Immigration and Citizenship

OP-ED: Muslim travel ban 2.0: just as unconstitutional as version 1.0

“See you in court,” President Donald Trump tweeted in February after a federal court blocked his first attempt at a Muslim travel ban nationwide. True to Trump’s tweet, his administration since then has argued for the policy in courtrooms across the country. Yet even after the administration tried to revise its original ban, courts have said “No.”

The latest example of this came from the U.S. Court of Appeals for the 4th Circuit, based in Richmond, in a powerful ruling handed down on Thursday. In it, the court reinforced not only the view of Trump’s onetime Acting Attorney General Sally Yates, whom he fired for refusing to defend the ban, but also the rulings of courts from Hawaii to Virginia: The ban discriminates based on religion, violating the First Amendment of our Constitution.

As Judge James Wynn said in a concurring opinion to the 4th Circuit ruling, “Invidious discrimination that is shrouded in layers of legality is no less an insult to our Constitution than naked invidious discrimination. … Laid bare, this [travel ban] is no more than what the President promised before and after his election: naked, invidious discrimination against Muslims.”

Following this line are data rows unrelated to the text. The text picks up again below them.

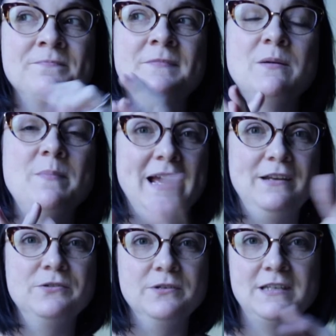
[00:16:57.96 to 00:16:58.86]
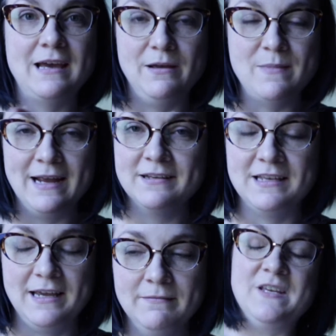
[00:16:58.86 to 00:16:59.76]
compared to, say, a
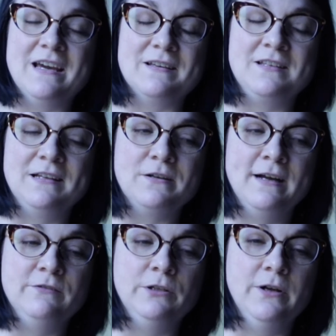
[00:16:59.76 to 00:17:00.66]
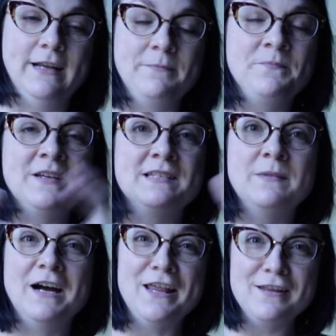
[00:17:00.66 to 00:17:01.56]
magazine. Yeah, so that's kind of a learning.
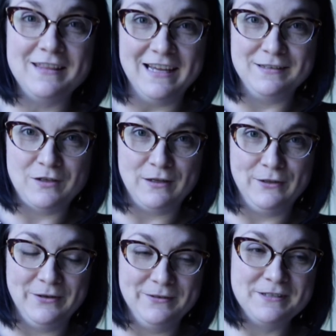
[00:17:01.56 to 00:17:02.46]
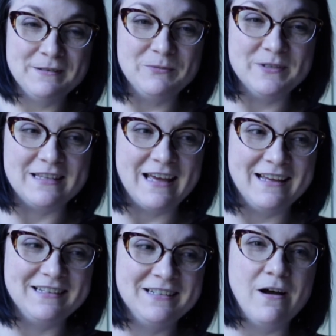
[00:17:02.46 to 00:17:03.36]
Some other things that I learned was
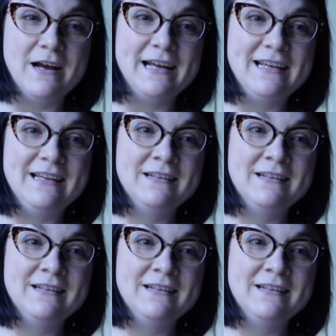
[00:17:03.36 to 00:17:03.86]
that I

The Constitution’s promise of religious freedom is neither an accident of history nor a footnote. Our nation’s Founders were well aware that the country was settled by refugees of religious persecution in Europe. That’s why the drafters of the Constitution prominently guaranteed the free exercise of religion and the structural prohibition on establishment of religion. The First Amendment helps ensure, as James Madison said, that “[t]he Religion … of every man must be left to the conviction and conscience of every man.”

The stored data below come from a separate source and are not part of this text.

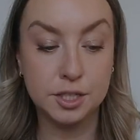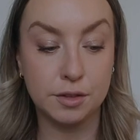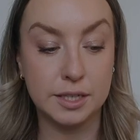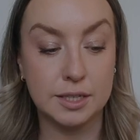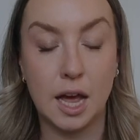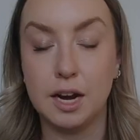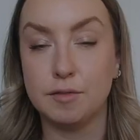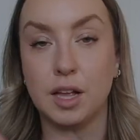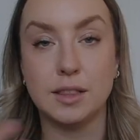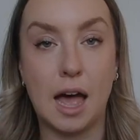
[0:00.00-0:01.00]
So this kind
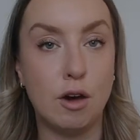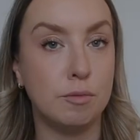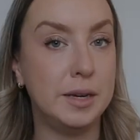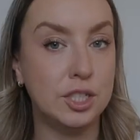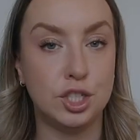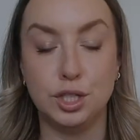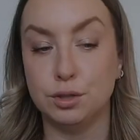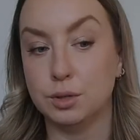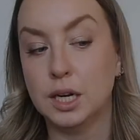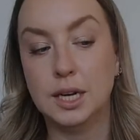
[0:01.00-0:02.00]
of allowed me
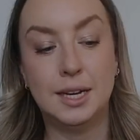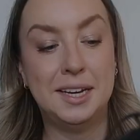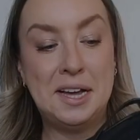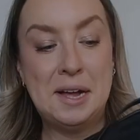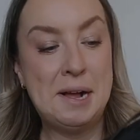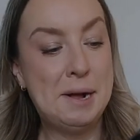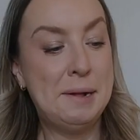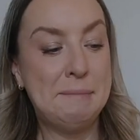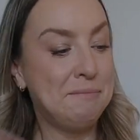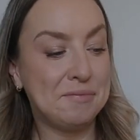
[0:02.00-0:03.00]
to
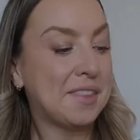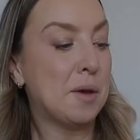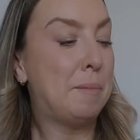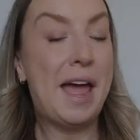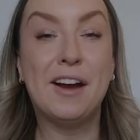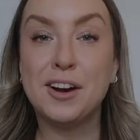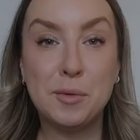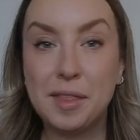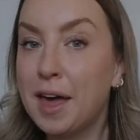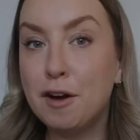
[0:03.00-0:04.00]
pair
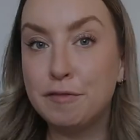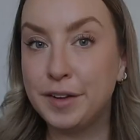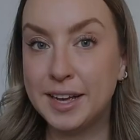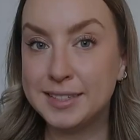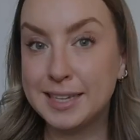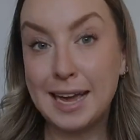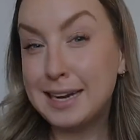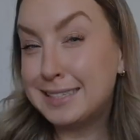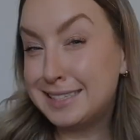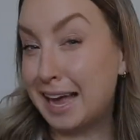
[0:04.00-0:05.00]
it with outfits and
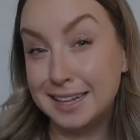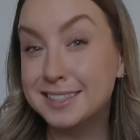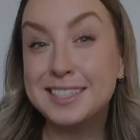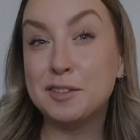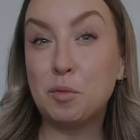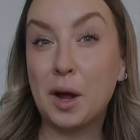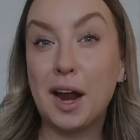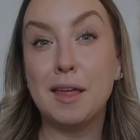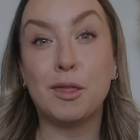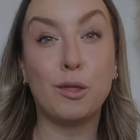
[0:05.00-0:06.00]
get a sense of what
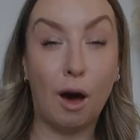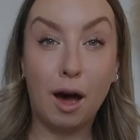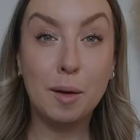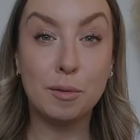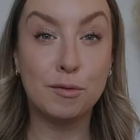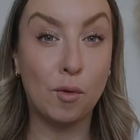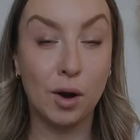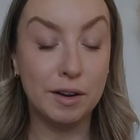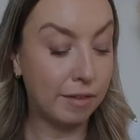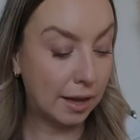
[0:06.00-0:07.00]
I thought
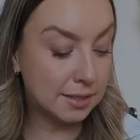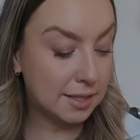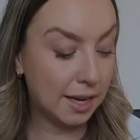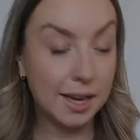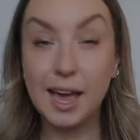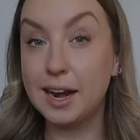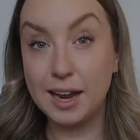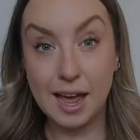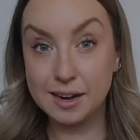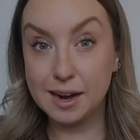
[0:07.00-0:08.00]
before investing, and
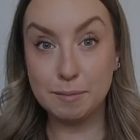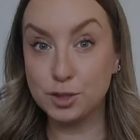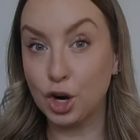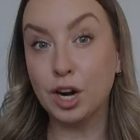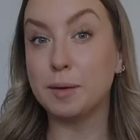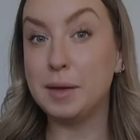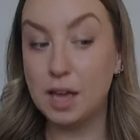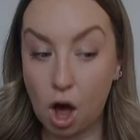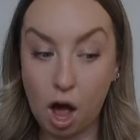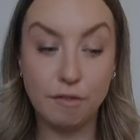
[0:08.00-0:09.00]
it ended up turning
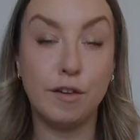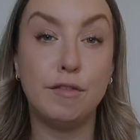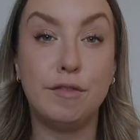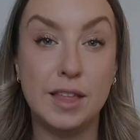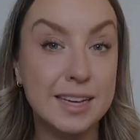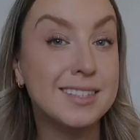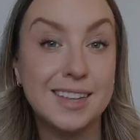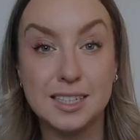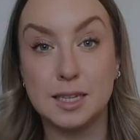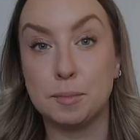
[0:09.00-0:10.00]
me off of
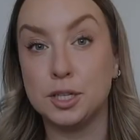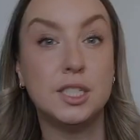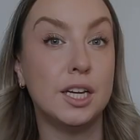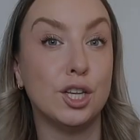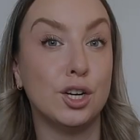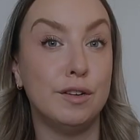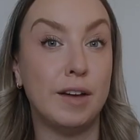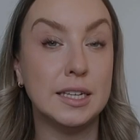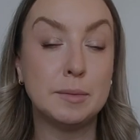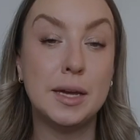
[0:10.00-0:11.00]
this as a particular
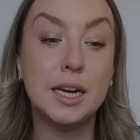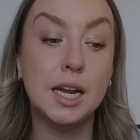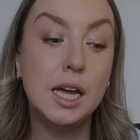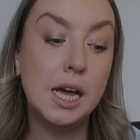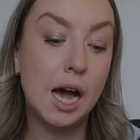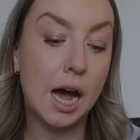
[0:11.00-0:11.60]
investment.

Trump’s anti-Muslim travel ban defies this founding wisdom. Not only did he vow to halt the immigration of Muslims to the U.S. during his presidential campaign — a fact that the 4th Circuit recognized — the role of onetime Trump adviser and former New York City Mayor Rudy Giuliani helpfully underscored this fact. As he told Fox News in January, Trump sought Giuliani’s counsel on how to make banning Muslims “legal.” Giuliani declared, “When [Trump] first announced it, he said ‘Muslim ban.’ He called me up, he said … ‘show me the right way to do it legally.’ And what we did was we focused on, instead of religion, danger, areas of the world that create danger for us … perfectly legal, perfectly sensible.”

In fact, courts have now made it clear that such a ban is perfectly unconstitutional.

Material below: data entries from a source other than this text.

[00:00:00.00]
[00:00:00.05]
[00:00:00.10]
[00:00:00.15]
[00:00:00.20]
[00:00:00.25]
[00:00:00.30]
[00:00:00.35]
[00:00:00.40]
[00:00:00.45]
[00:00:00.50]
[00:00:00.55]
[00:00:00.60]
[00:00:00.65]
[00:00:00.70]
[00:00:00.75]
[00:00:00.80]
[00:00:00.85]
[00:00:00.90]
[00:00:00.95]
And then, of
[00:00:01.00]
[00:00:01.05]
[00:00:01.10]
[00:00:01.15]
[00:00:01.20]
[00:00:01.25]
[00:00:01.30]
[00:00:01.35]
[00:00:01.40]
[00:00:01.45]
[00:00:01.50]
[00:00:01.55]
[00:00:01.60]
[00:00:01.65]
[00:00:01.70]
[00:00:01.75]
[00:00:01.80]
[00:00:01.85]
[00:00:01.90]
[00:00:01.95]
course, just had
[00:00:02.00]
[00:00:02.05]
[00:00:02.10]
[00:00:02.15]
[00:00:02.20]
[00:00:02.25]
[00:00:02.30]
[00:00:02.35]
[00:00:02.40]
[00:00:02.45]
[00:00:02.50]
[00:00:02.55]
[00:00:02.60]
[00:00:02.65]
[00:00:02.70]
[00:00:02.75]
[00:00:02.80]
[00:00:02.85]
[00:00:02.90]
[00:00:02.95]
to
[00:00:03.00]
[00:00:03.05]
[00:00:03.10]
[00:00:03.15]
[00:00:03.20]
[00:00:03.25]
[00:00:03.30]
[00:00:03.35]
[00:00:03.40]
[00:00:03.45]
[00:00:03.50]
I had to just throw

Meanwhile, the administration’s attempt to fall back on the Immigration and Nationality Act, passed by Congress in 1965, as a defense of the ban is equally flawed. The act affords the president wide discretion to deny entry to any immigrant or non-immigrant. The law, however, does not confer the power to issue a blanket exclusion against millions of people based on where they are from. In fact, the law categorically forbids discrimination based on “nationality, place of birth, or place of residence.” While the 4th Circuit’s ruling didn’t reach this issue, one judge concurred that — in addition to violating the Constitution — Trump’s order also likely violates the INA.

Finally, practical arguments also weigh against the ban. No American has been killed in a terrorist attack in decades, if ever, by immigrants from the six Muslim countries named in the ban. Attorney General Jeff Sessions claimed that “more than 300 persons who entered the United States as refugees are currently the subjects of counterterrorism investigations by the” FBI. According to one review, however, “[a]t least 70 percent of the 300 people under review are from countries not covered by the travel ban.” And earlier this year, the Department of Homeland Security said in a draft intelligence report that citizenship is an “unlikely indicator” of terrorism threats to the U.S. The ban draws little distinction between desperate refugees fleeing the ravages of war and terrorism, and those who inflict the ravages of war and terrorism.

The bottom line, as court after court has recognized, is that religious intolerance masquerading as security is offensive to the principles on which the Founders established this nation, and toward which we as a country must constantly strive. Sessions has promised to appeal to the U.S. Supreme Court the administration’s defeat in the 4th Circuit, but it is past time for Trump to stop the masquerade. He should jettison his unconstitutional Muslim travel ban.